--- Provided records ---

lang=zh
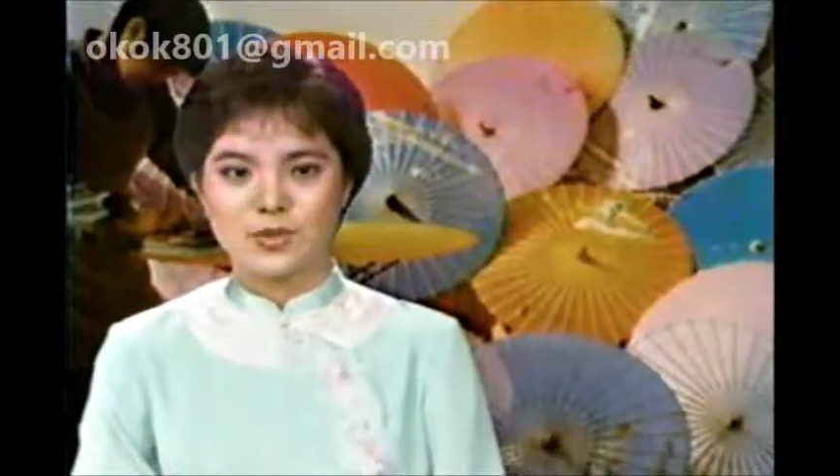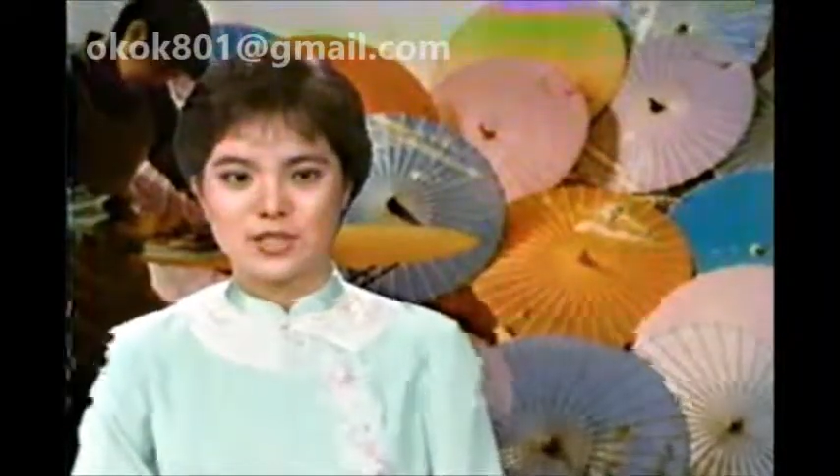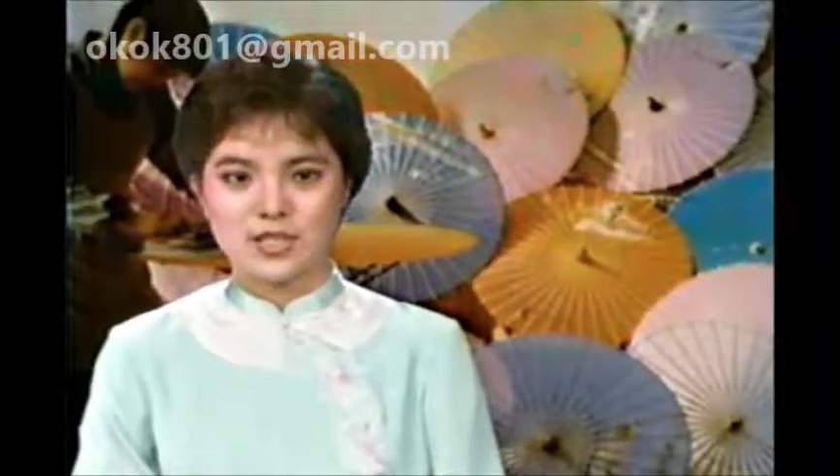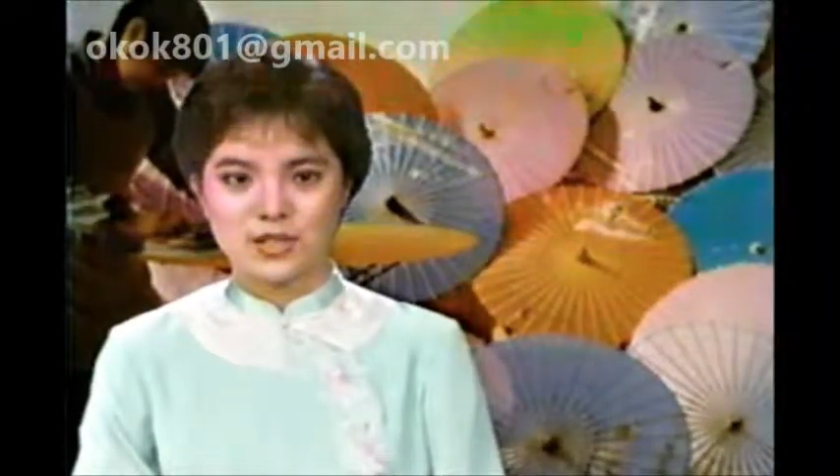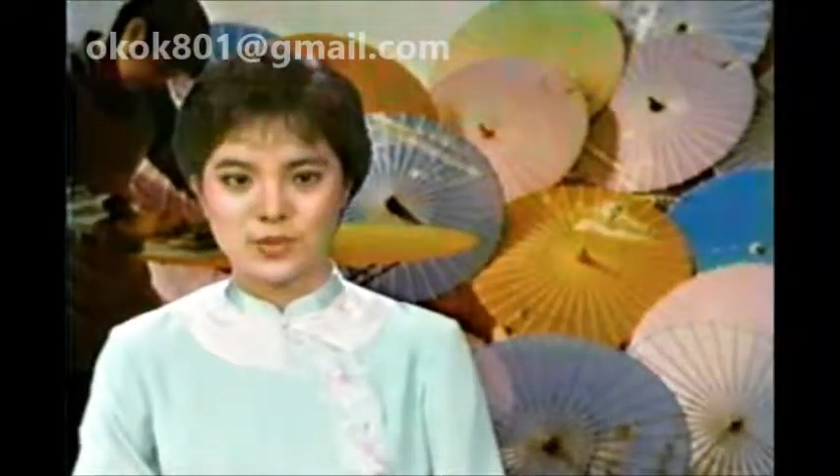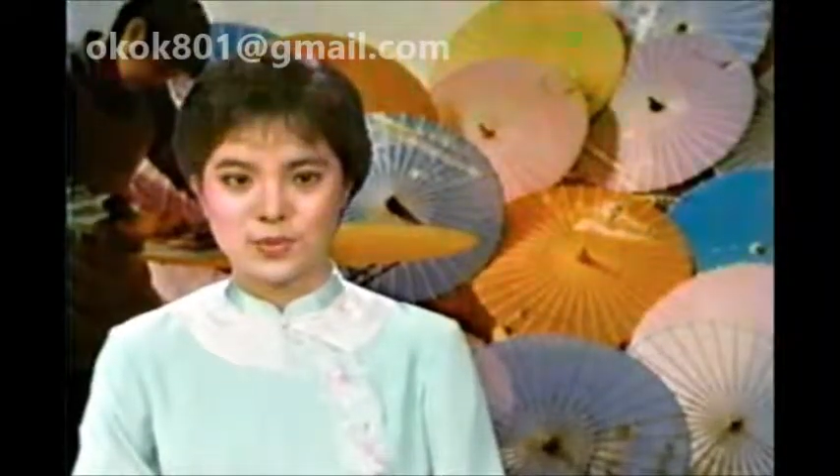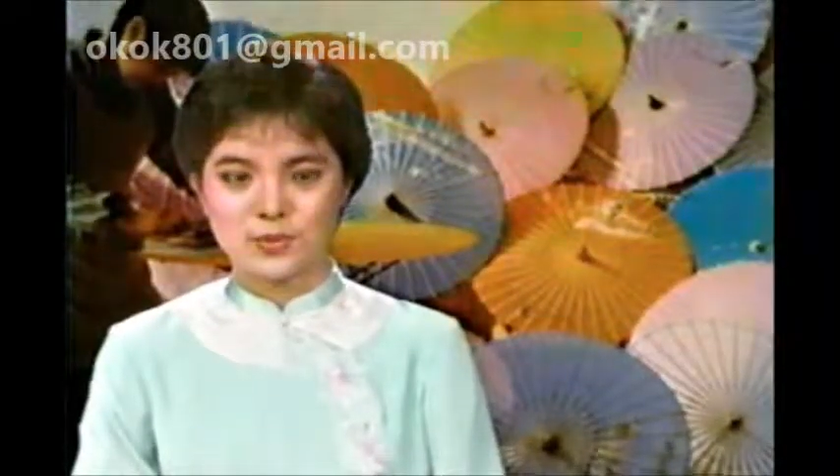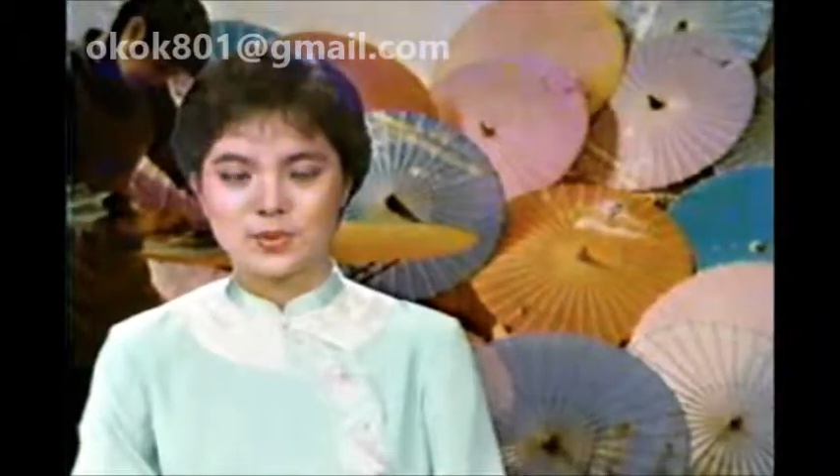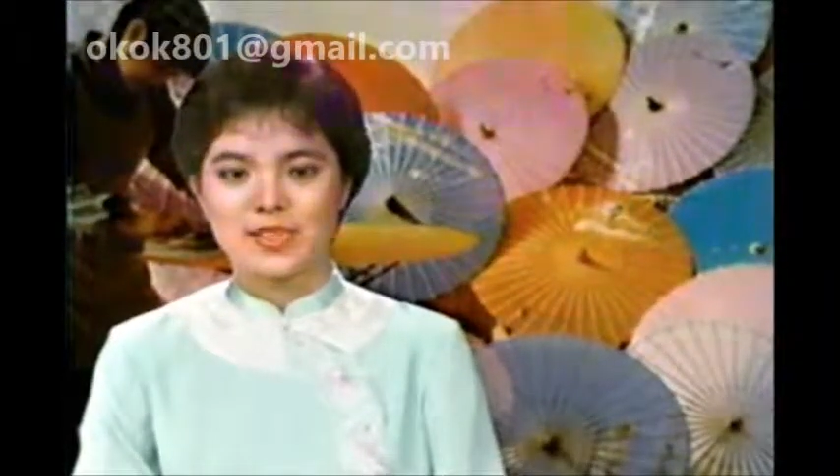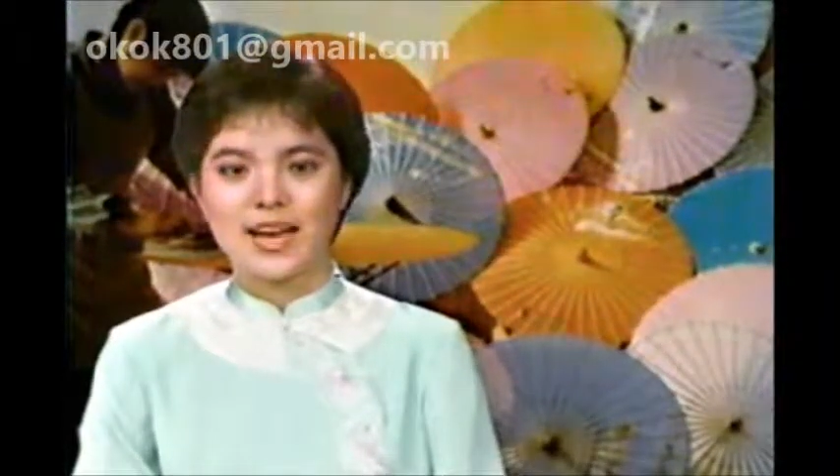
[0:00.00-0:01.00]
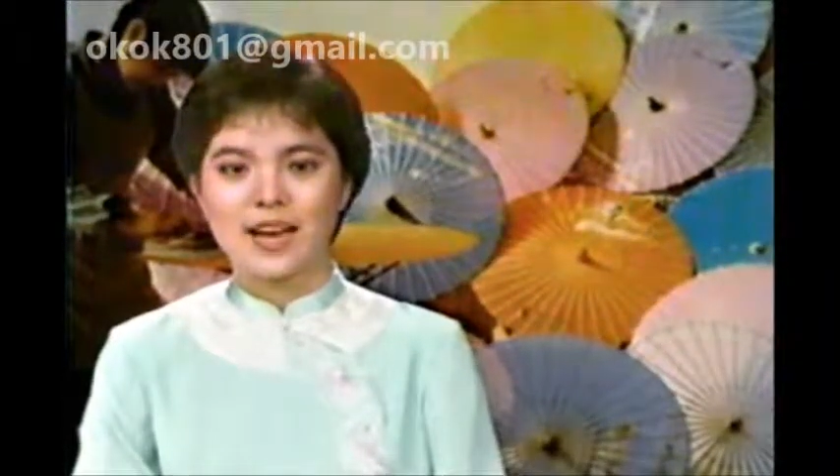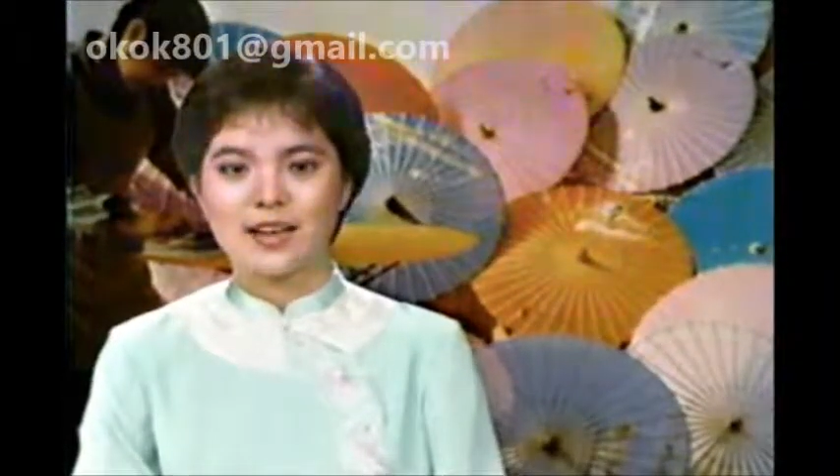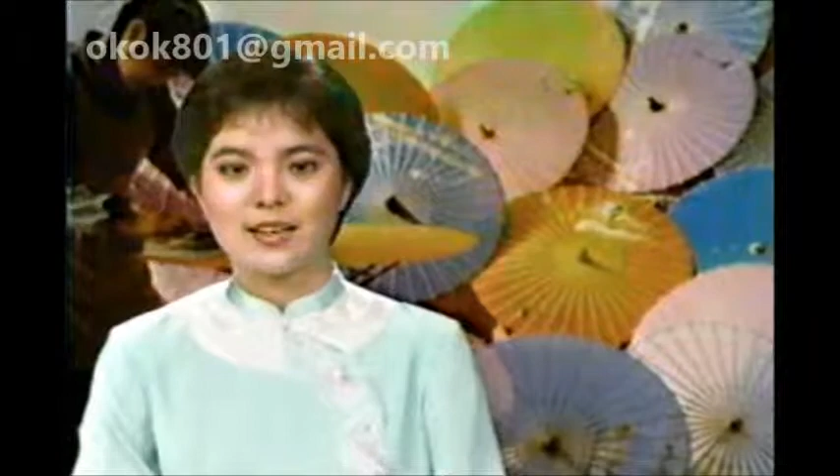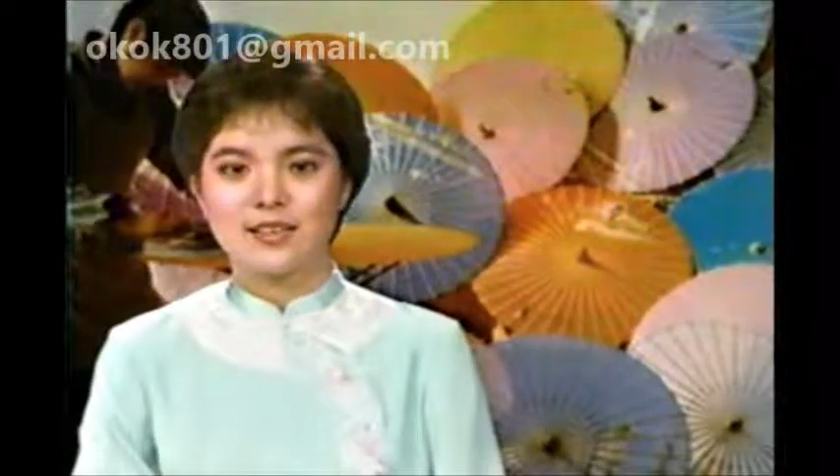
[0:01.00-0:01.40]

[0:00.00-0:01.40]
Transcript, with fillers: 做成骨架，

---

# Task objective
Exactly the lines from the one containing "[0:00.00-0:01.00]" to the final line of the entries are wanted; please write them out, both ends included, but not the pictures.

# Solution to the problem
[0:00.00-0:01.00]
[0:01.00-0:01.40]

[0:00.00-0:01.40]
Transcript, with fillers: 做成骨架，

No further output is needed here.